- Music
- 25 Apr 07
It’s bland, boring and just not very good. Watch it sell millions.
Britney, if you’re reading this look away now. Ms. Spears has, we assume, got more important things to do with her life at the moment than listen to pop music, but she should certainly avoid exposure to Hillary Duff’s fourth album, as it could well push her back over the edge.
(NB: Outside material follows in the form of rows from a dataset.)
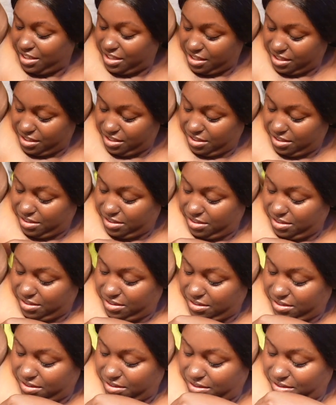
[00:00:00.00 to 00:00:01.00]
numbers be
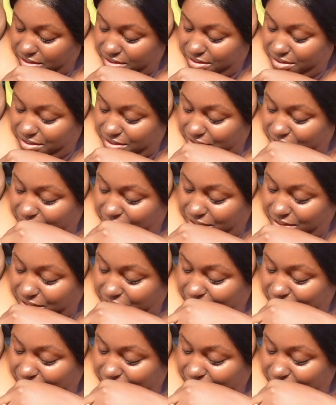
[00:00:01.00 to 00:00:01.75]
blowing up, baby.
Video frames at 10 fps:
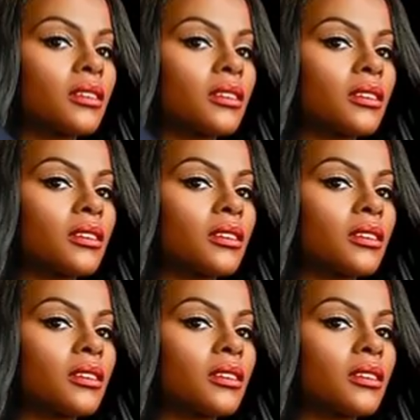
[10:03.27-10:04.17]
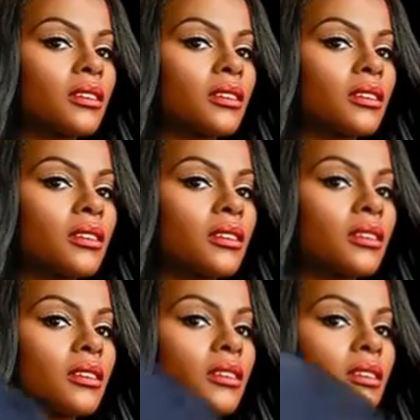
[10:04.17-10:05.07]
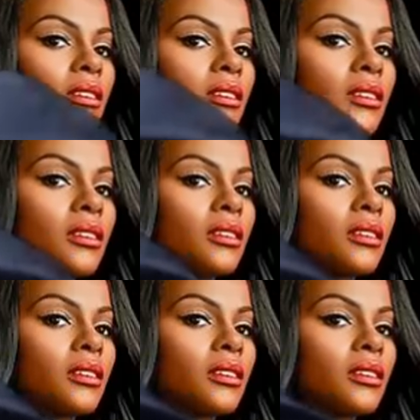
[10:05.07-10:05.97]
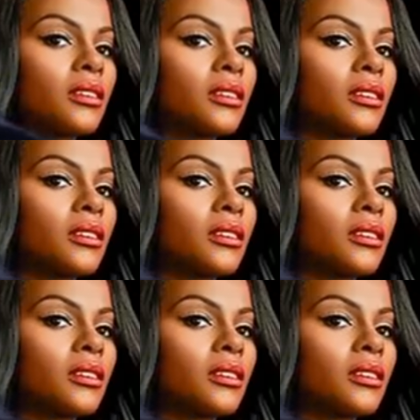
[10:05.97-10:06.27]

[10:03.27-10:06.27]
(silent)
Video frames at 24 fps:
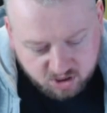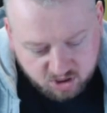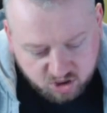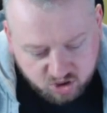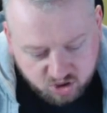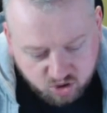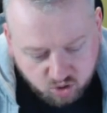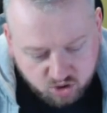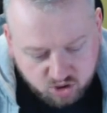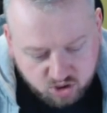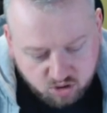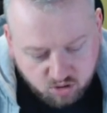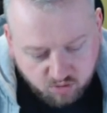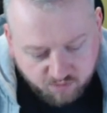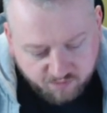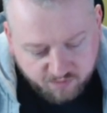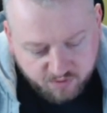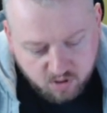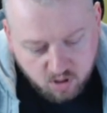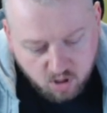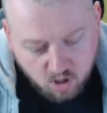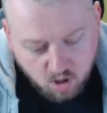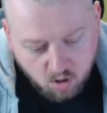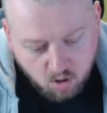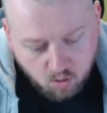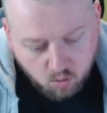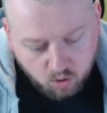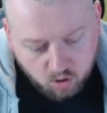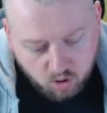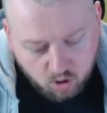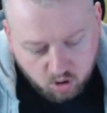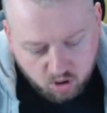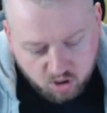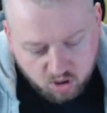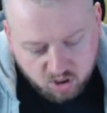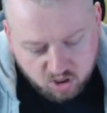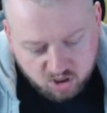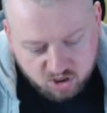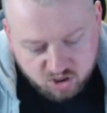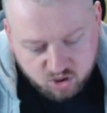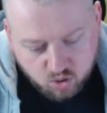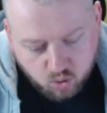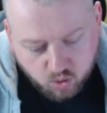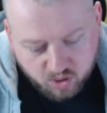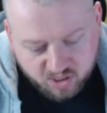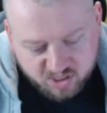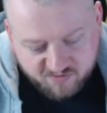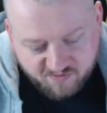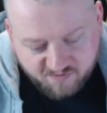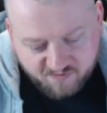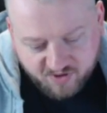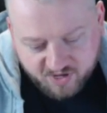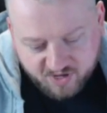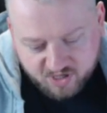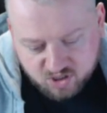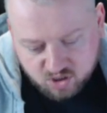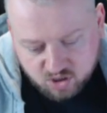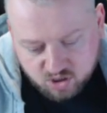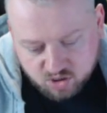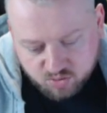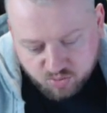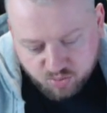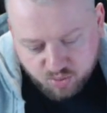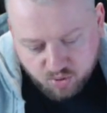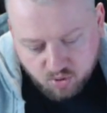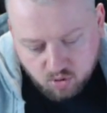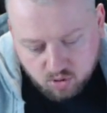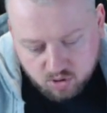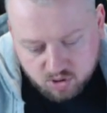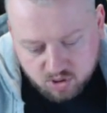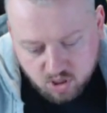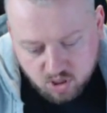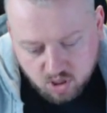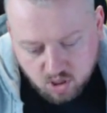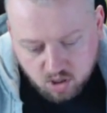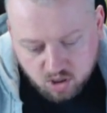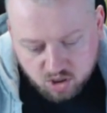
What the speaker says: dust cover, one Oculus Quest facial support,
One pop princess’s trauma, it would seem, is another’s opportunity. This is supposed to be Duff’s coming of age album – we know this because now she appears in videos in her underwear – and would seem to be designed to slip effortlessly into the slipstream left by Spears’s demise. Gone is the actually quite cute lightweight rock of yore (presumably in light of her split from Good Charlotte’s Joel Madden) and in comes the kind of soulless mush that often gets passed off as pop music these days. Think ‘Toxic’-period Britney, when she became a lot edgier, but before the parent frightening days of the Onyx Hotel tour. Similarly, Duff (who co-writes most tracks and is credited as executive producer) is no fool; there's nothing on Dignity that will alienate anyone, apart from people who appreciate a well-crafted pop song.
It’s bland, boring and just not very good. Watch it sell millions. And Britney? Get well soon, we need you more than ever.